> Exercise details
Work out how many lines in the records include the word "frames", then answer with nothing but that number.

Items from a data source:
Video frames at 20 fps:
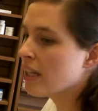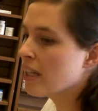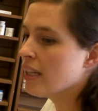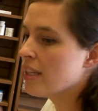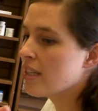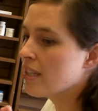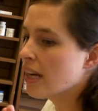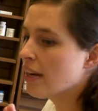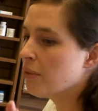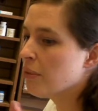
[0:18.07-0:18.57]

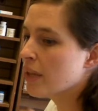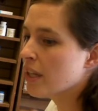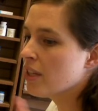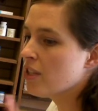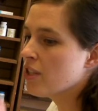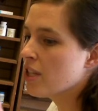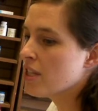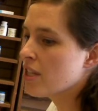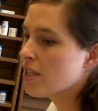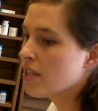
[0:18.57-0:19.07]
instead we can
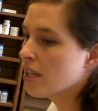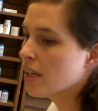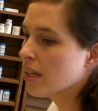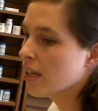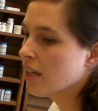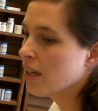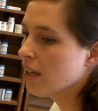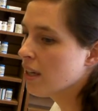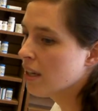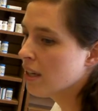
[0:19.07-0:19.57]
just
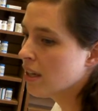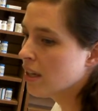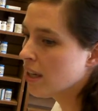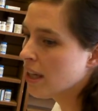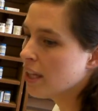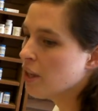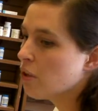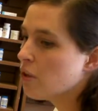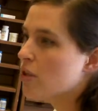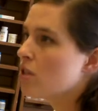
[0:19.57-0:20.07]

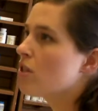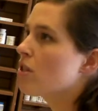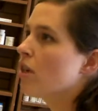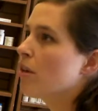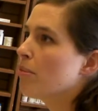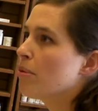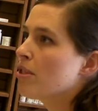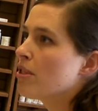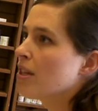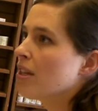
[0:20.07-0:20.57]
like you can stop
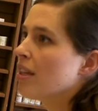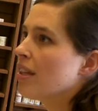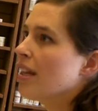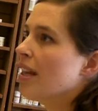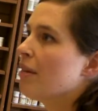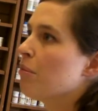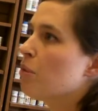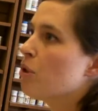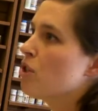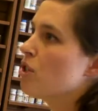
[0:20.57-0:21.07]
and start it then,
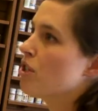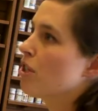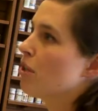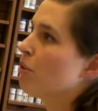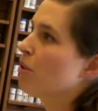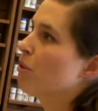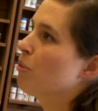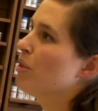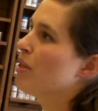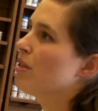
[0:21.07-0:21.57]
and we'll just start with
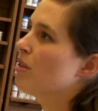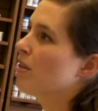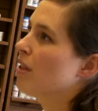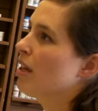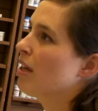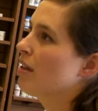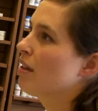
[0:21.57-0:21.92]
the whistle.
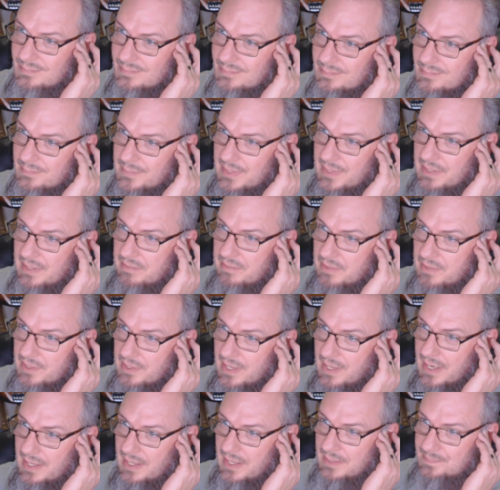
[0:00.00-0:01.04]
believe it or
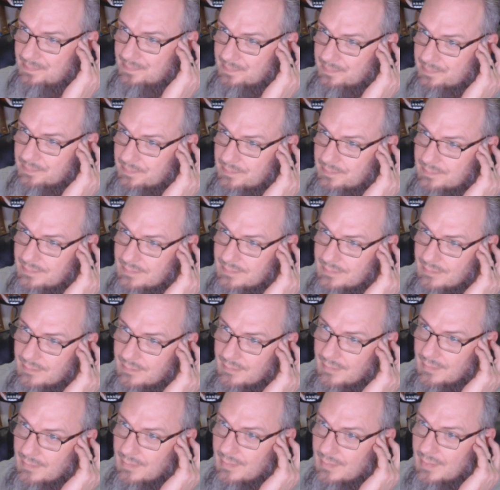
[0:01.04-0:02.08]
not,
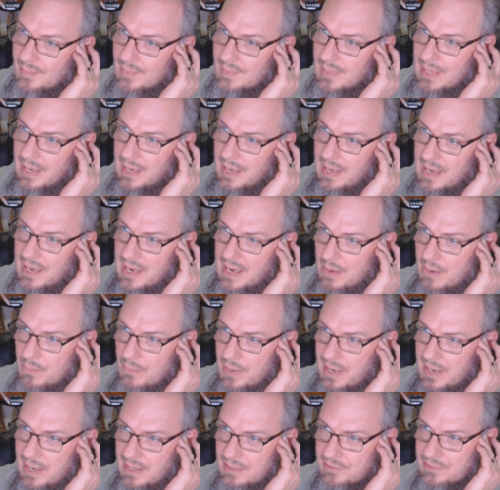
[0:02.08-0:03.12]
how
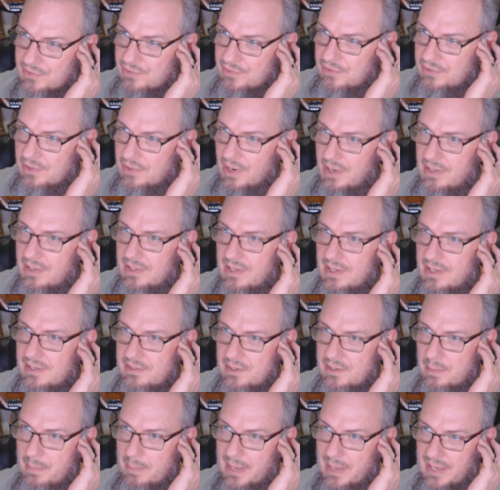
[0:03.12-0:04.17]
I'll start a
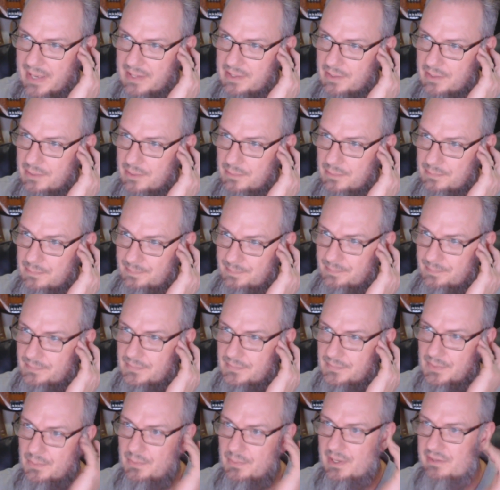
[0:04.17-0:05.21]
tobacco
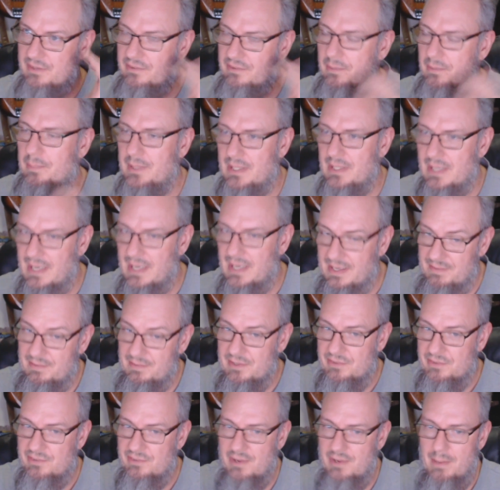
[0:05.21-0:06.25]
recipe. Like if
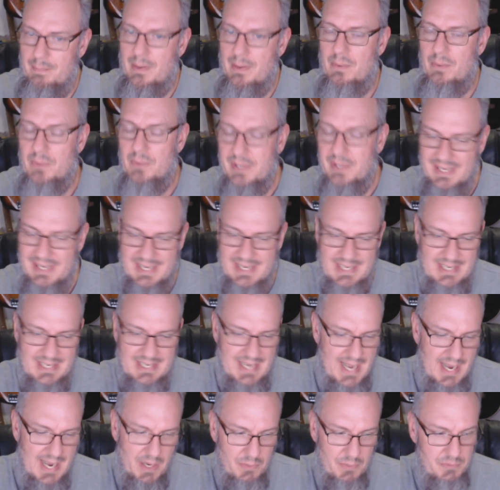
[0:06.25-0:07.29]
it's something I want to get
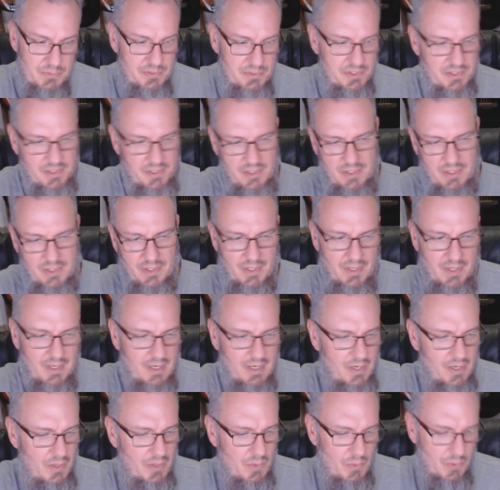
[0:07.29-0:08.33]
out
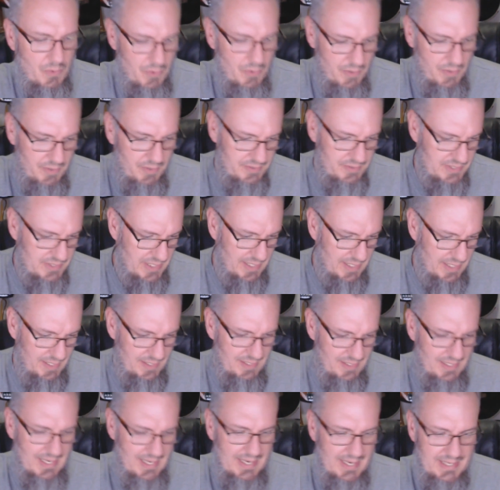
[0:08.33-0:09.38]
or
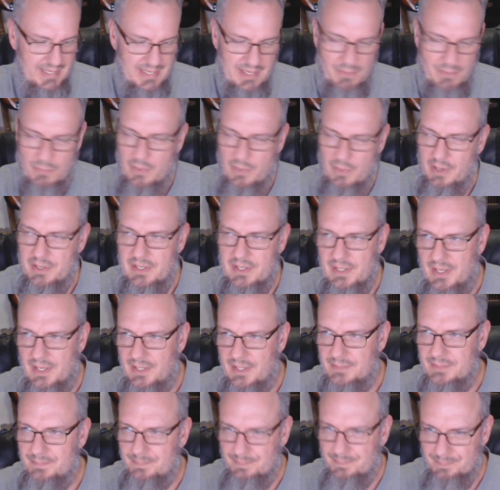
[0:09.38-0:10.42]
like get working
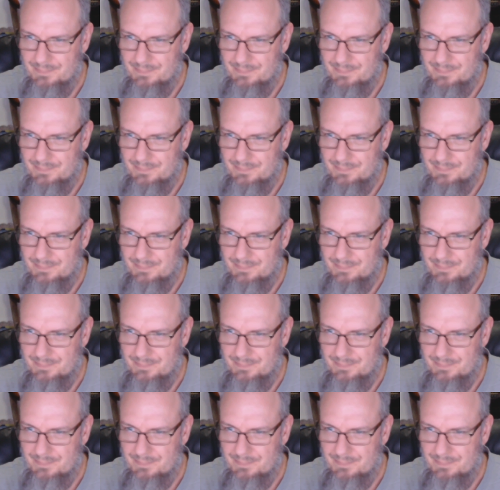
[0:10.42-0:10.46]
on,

* * *

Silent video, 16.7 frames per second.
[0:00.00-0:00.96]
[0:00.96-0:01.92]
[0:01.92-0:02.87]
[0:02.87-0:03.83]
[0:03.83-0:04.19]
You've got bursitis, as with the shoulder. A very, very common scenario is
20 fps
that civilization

* * *

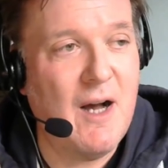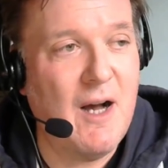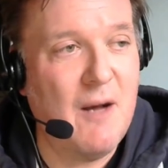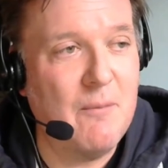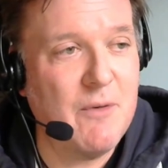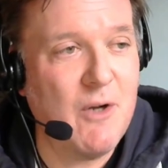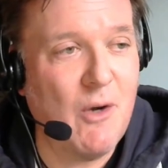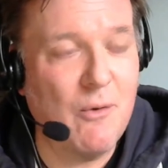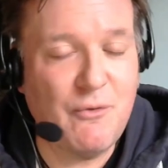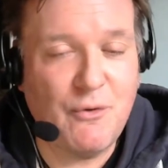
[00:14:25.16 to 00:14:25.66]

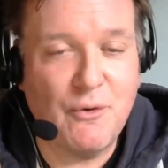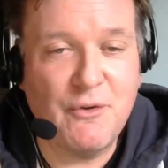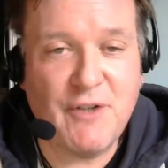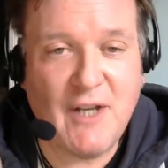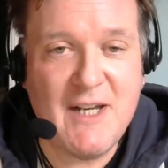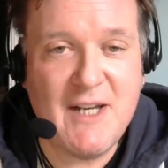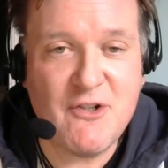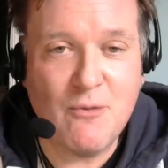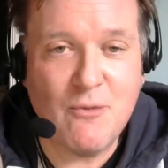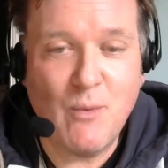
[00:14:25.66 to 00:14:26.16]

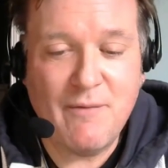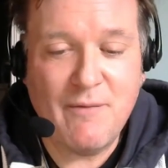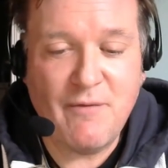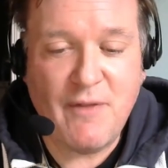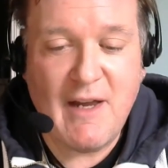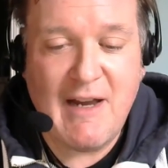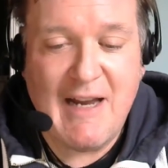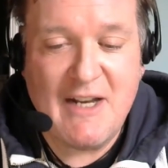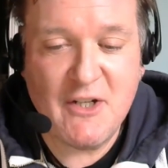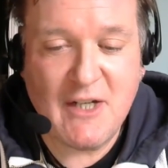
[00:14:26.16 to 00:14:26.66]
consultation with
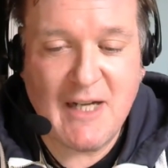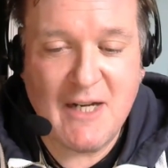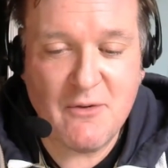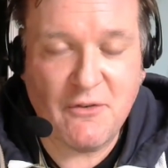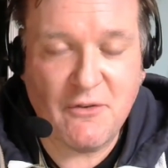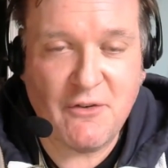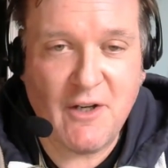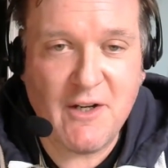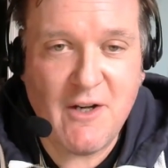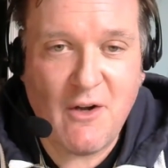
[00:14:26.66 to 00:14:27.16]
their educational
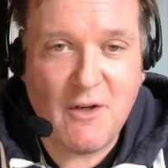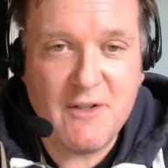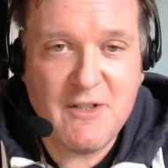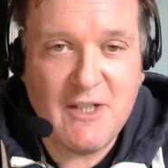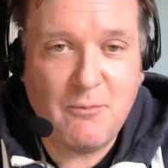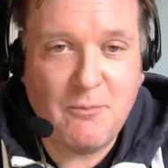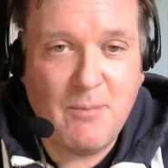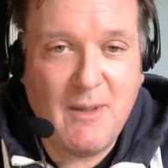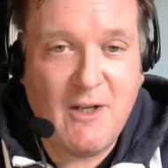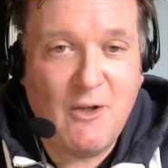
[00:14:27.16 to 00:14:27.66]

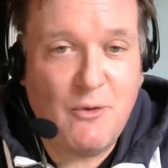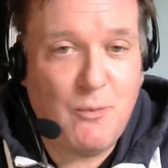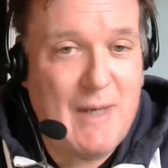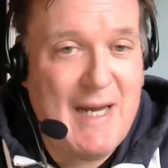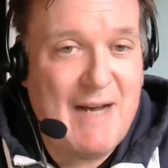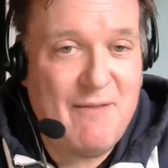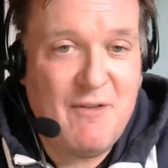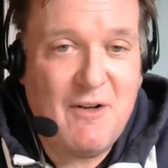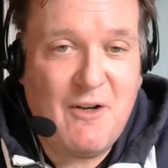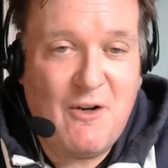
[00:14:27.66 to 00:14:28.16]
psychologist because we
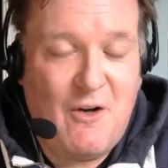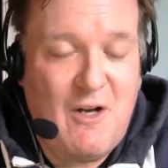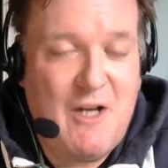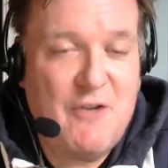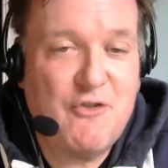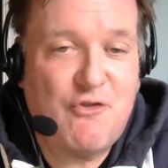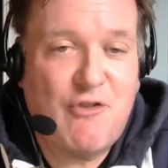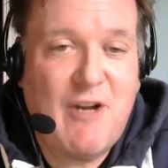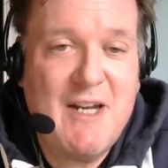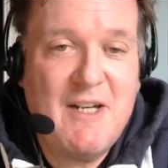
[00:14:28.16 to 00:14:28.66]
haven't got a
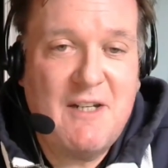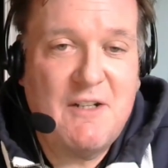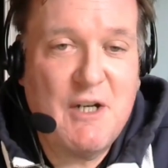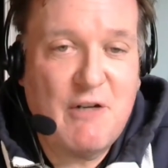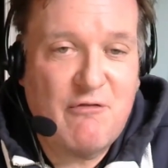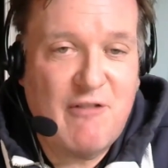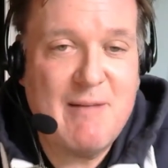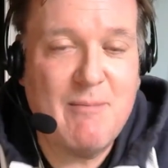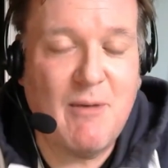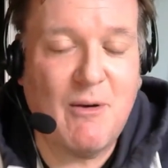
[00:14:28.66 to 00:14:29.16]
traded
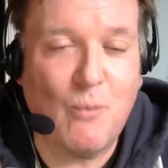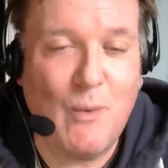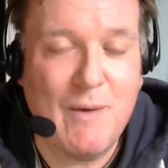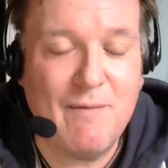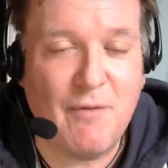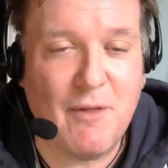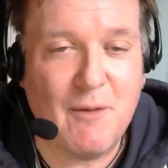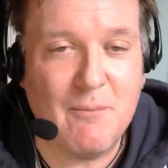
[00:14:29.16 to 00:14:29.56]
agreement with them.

> Response area
2